Coisa de uns 15 anos atrás assisti no cinema um longa chamado Idiocracia, de Mike Judge. Nele, me deparei com a história de Joe Bauers (Luke Wilson), escalado para um projeto ultrassecreto no Pentágono que envolvia sua hibernação. Ele acaba esquecido por cinco séculos e ao despertar da câmara, se depara com uma civilização completamente burra que decidia, até mesmo, seu modelo eleitoral da maneira mais estúpida e infantil. Acreditem: a sociedade era tão artificial e desnecessária, que se eu vivesse naquele lugar provavelmente teria tirado a minha própria vida, por acreditar que a morte nesse caso seria mais interessante e honesta.

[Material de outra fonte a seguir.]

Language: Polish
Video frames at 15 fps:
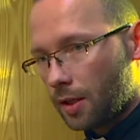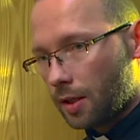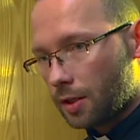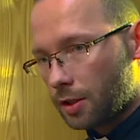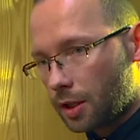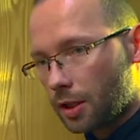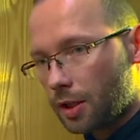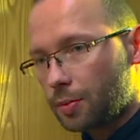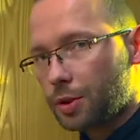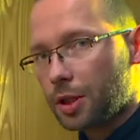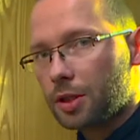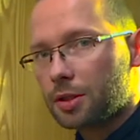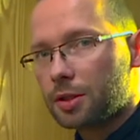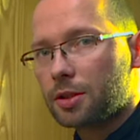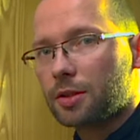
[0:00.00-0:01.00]
gdzie
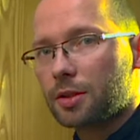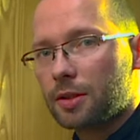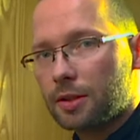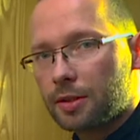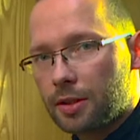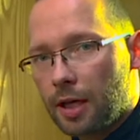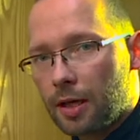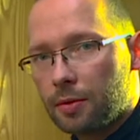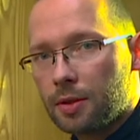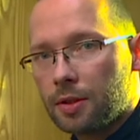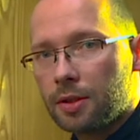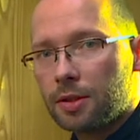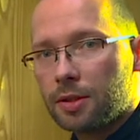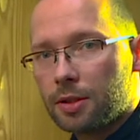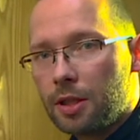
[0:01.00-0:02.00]
przez
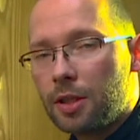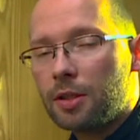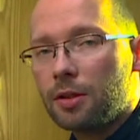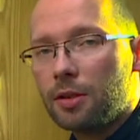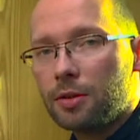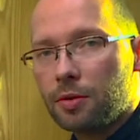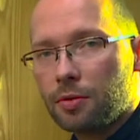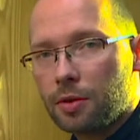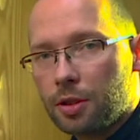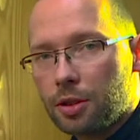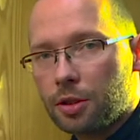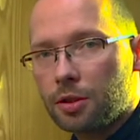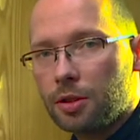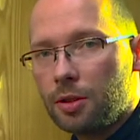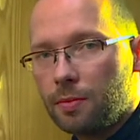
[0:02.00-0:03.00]
cały cykl
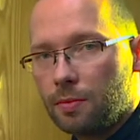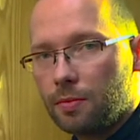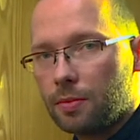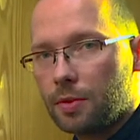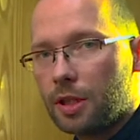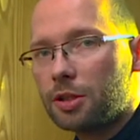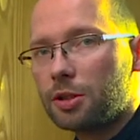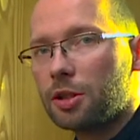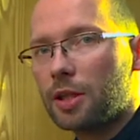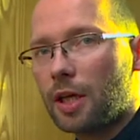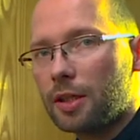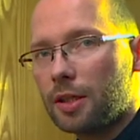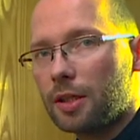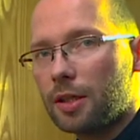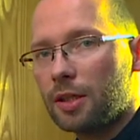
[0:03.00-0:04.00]
liturgiczny jest
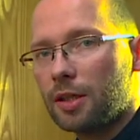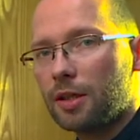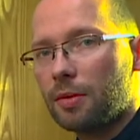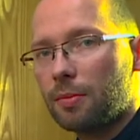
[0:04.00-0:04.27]
czytane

Hoje, depois de assistir o longa de McKay, vejo que a sociedade - tanto a ficcional quanto a do mundo real - virou Idiocracia. E não só encaramos isso com a maior naturalidade, como nos orgulhamos disso. É só olhar os tabloides, as conversas de bar, ouvir as pessoas falando nas filas dos bancos, dos cinemas, dos supermercados. O mau gosto, o atroz, o fútil, virou o tema do momento. E ele viraliza e ganha fama com uma facilidade assustadora.
Ao fim, o legado que me fica dessa experiência audiovisual é: ufa! como é bom não fazer parte dessa geração alienada e que se pavoneia de si o tempo todo. Ah! Vi muita gente na internet detonando o longa, usando como desculpa a seguinte afirmação: se esse filme estivesse afim mesmo de denunciar alguma coisa o diretor não teria escolhido a comédia como o gênero dele. Não, meus amigos! Se teve um ponto no qual o McKay acertou de fato, foi esse.
O mundo já não é mais um lugar sério há muito tempo. Mas muito, muito tempo!